Some changes may require special handling, and not all changes will be completed in the expected timeline. Development teams need to be aware of this. In case a change isn’t getting executed in runtime due to some difficulty, it’s better to reassess and move forward unless it’s critical or depends on other work to be started or completed.

  1. Quality Assurance Testing

QA testing can be conducted after the development phase is complete. A quality assurance test ensures that the software is error-free. During this stage, Salesforce application components, such as workflows, configurations, and features, are tested regressively with various loads and against different test cases to ensure that errors and vulnerabilities have been eliminated.
To migrate code for testing, the quality assurance team maintains sandboxes (and even partial sandboxes). Testing is performed on various components (primarily where changes are executed), performance is monitored, and bug reports are created.

Check out some of the testing methods that come under QA Testing:

Integration Testing: Different programmers code different software modules for this type of Salesforce testing. Post-integration tests are used in change management to expose any defects.

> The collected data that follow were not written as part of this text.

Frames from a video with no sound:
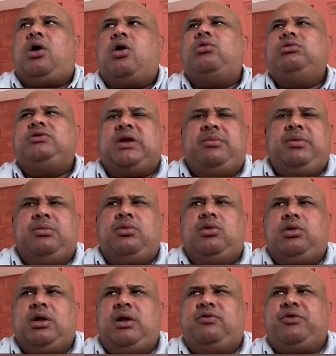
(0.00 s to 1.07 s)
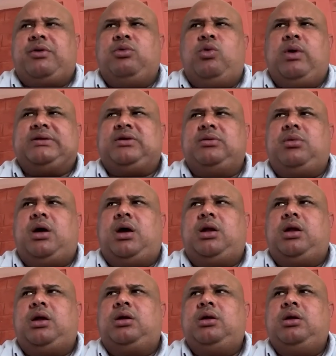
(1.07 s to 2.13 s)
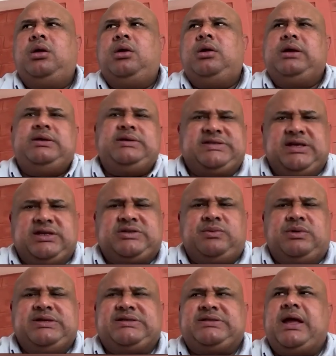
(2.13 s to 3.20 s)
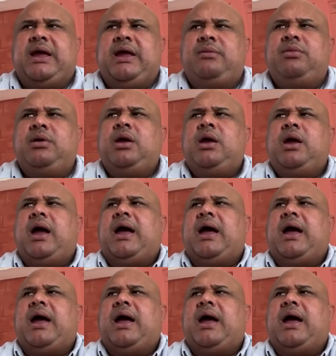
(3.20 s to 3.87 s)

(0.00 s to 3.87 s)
counter memorial from Guatemala in 6 months' time,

Functional Testing: Salesforce QA teams validate the application against the functional requirements and specifications.
Since changes are done in the Salesforce platform, functional testing methods are regressively performed on the components where change has impacted workflow in a certain way.

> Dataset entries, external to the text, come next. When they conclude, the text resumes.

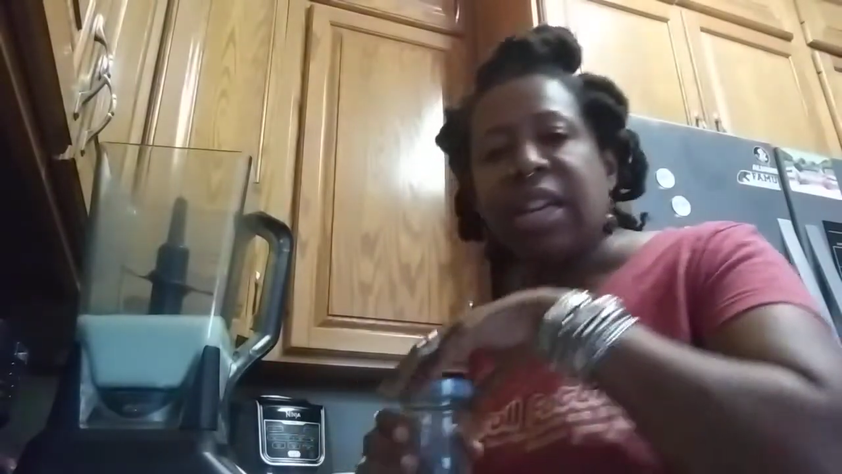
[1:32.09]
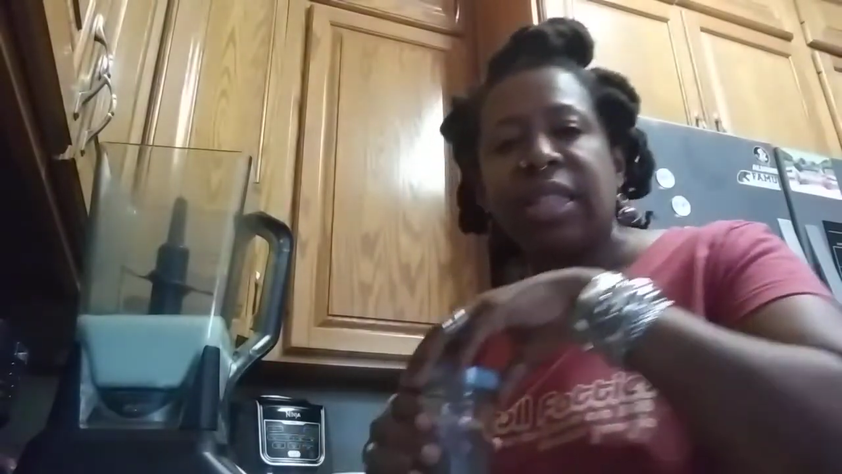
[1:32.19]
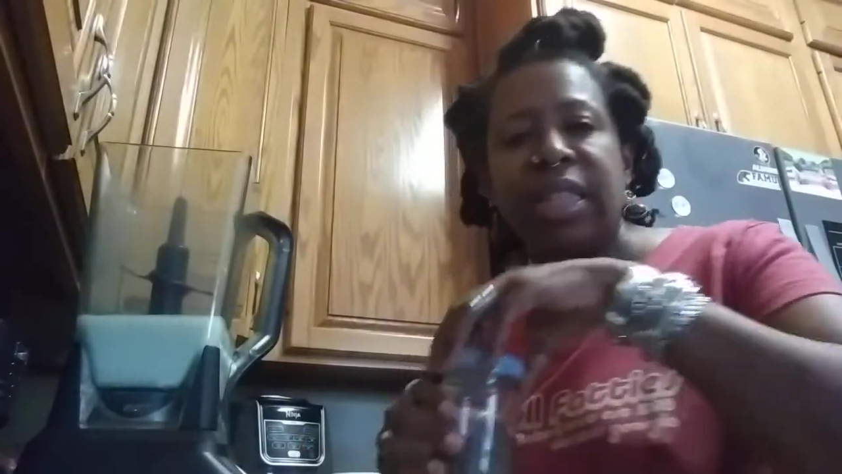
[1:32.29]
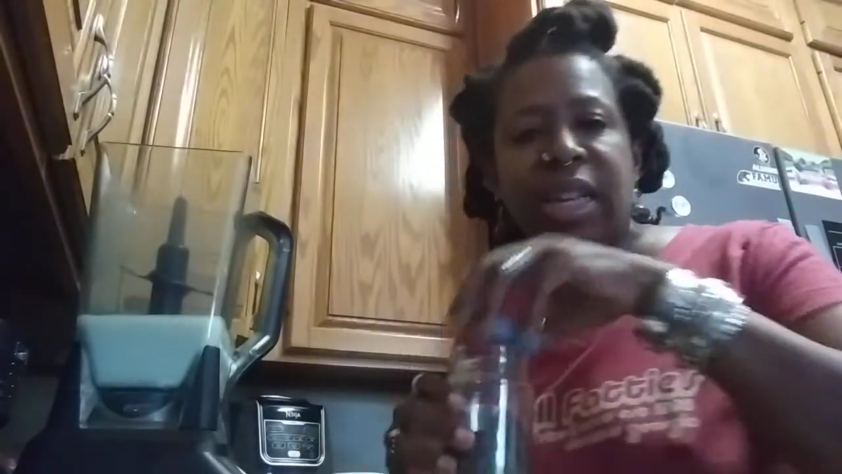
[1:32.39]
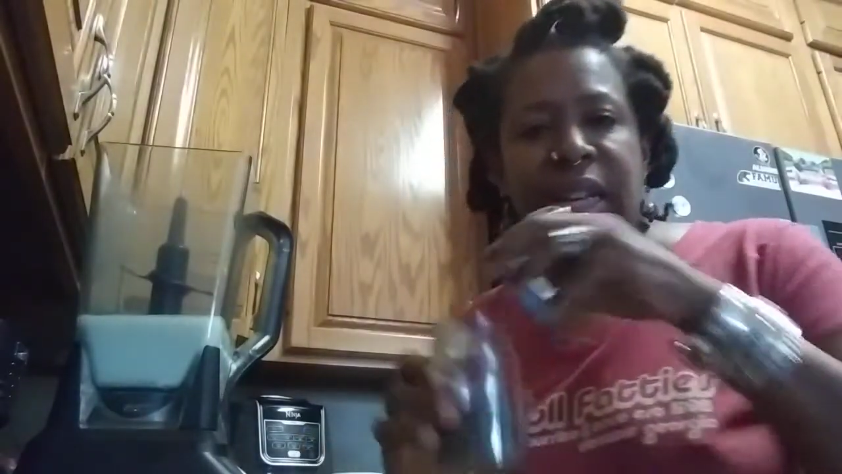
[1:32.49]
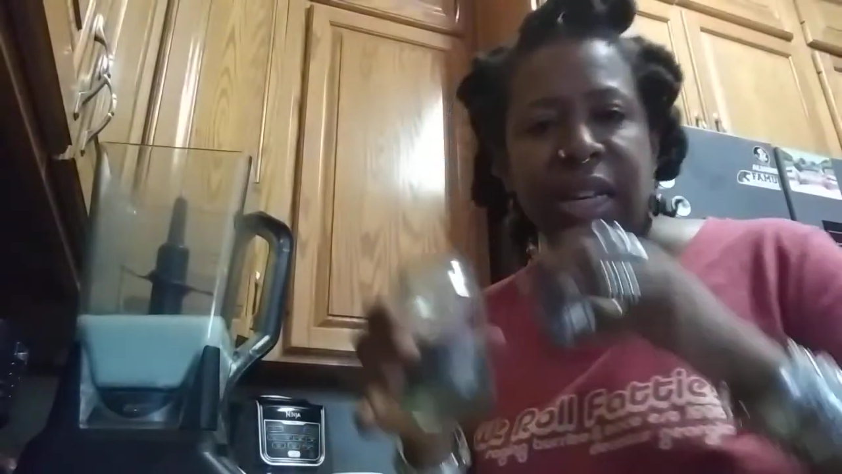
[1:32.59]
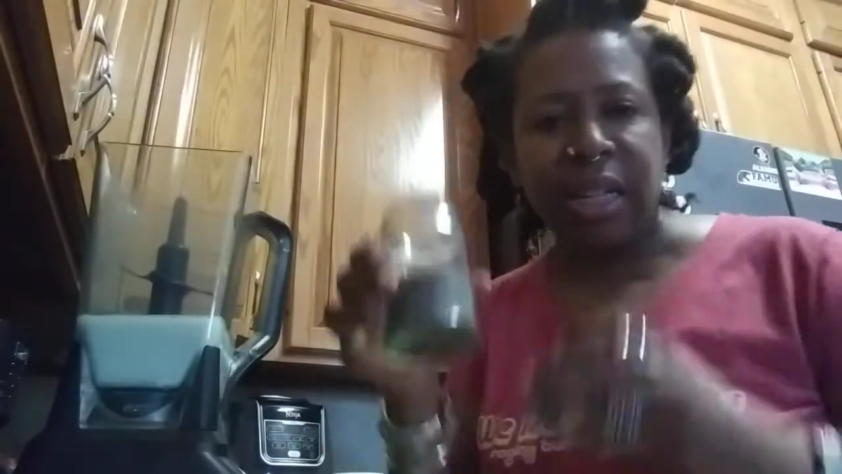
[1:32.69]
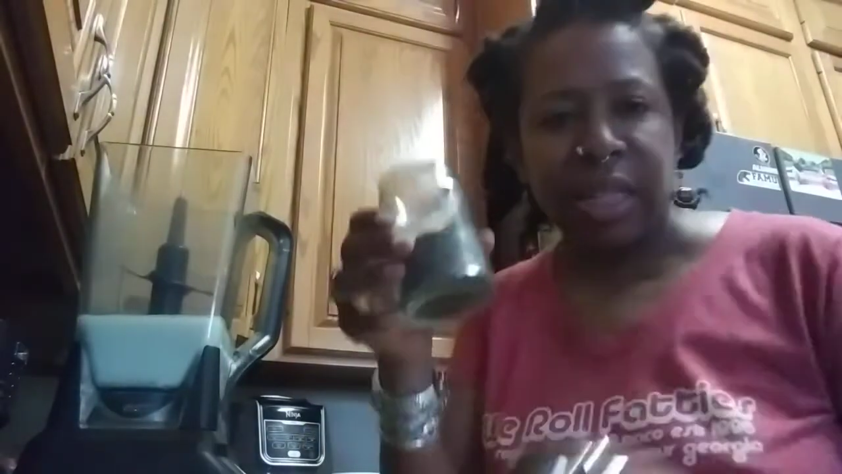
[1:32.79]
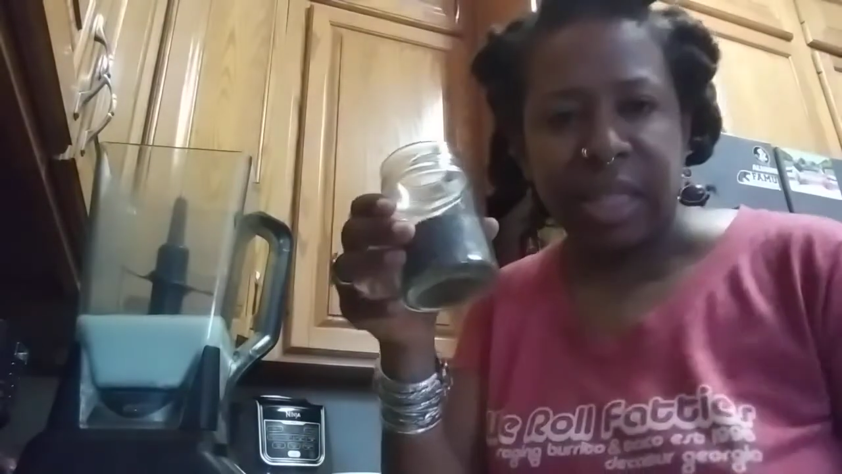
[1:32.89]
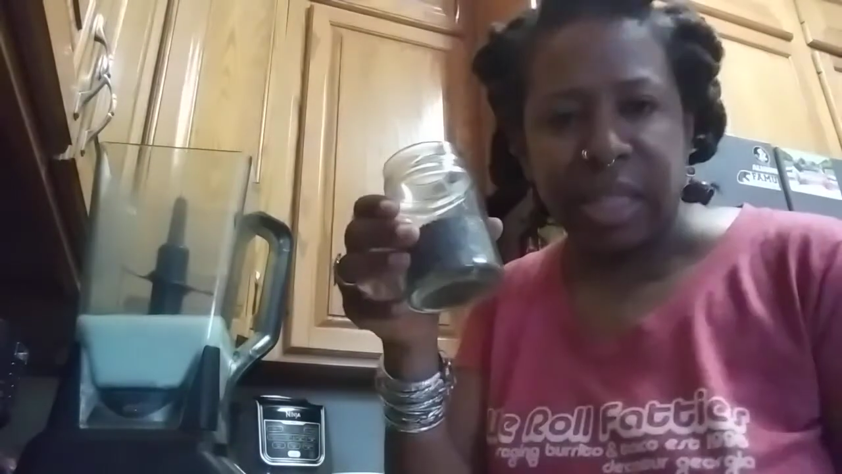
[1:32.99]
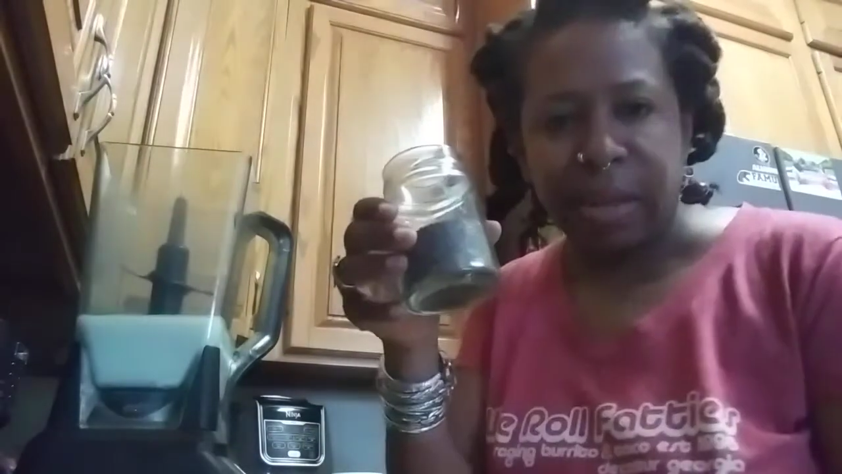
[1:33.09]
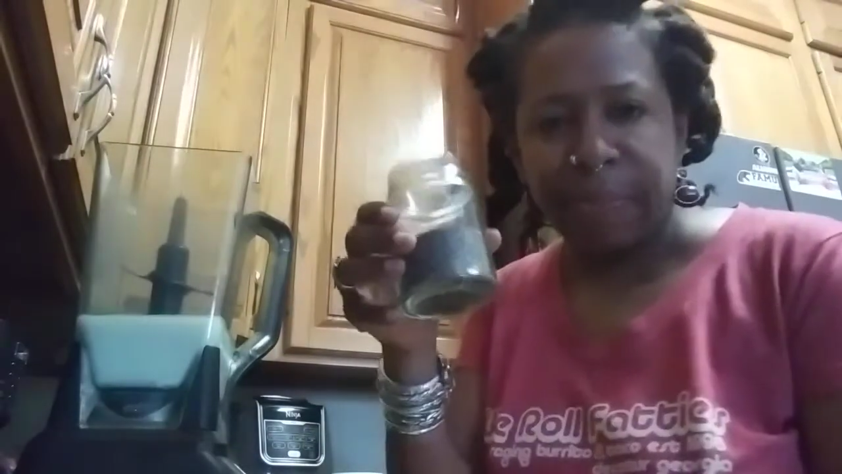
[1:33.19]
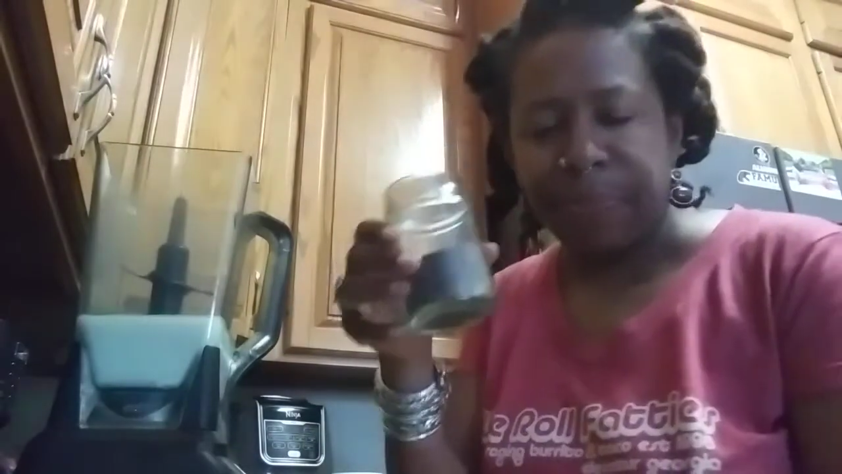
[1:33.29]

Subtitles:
seeds.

Load Testing: During load testing, the performance of a system is evaluated under a specific load. The test team examines how Salesforce behaves when multiple users access the system at the same time.

Security Testing: An important part of the QA checklist is security testing. Change execution is assessed for threats, vulnerabilities, and risks. There are several reasons why you should conduct security tests in Salesforce, such as cyber-attacks and unauthorized intrusions.

  1. Tests of user acceptance

Following the testing and fixing of bugs by the QA team, user acceptance testing begins. As well as developers and testing professionals, end users are included in this testing phase. To determine if the changes meet users’ expectations, a partial sandbox environment is used for testing navigation, component usage, and other aspects.

  1. Deployment and Training

Changes should be tested by developers and end users before being transferred. The development team usually transfers these changes through change sets or any third-party change management tool like InsideBoard App or Account Optimizer, simplifying changes for end users.

Teams should consider onboarding professionals to train them and update them on the changes. Changes are usually transferred through change sets or third-party change management tools like InsideBoard App and Account Optimizer.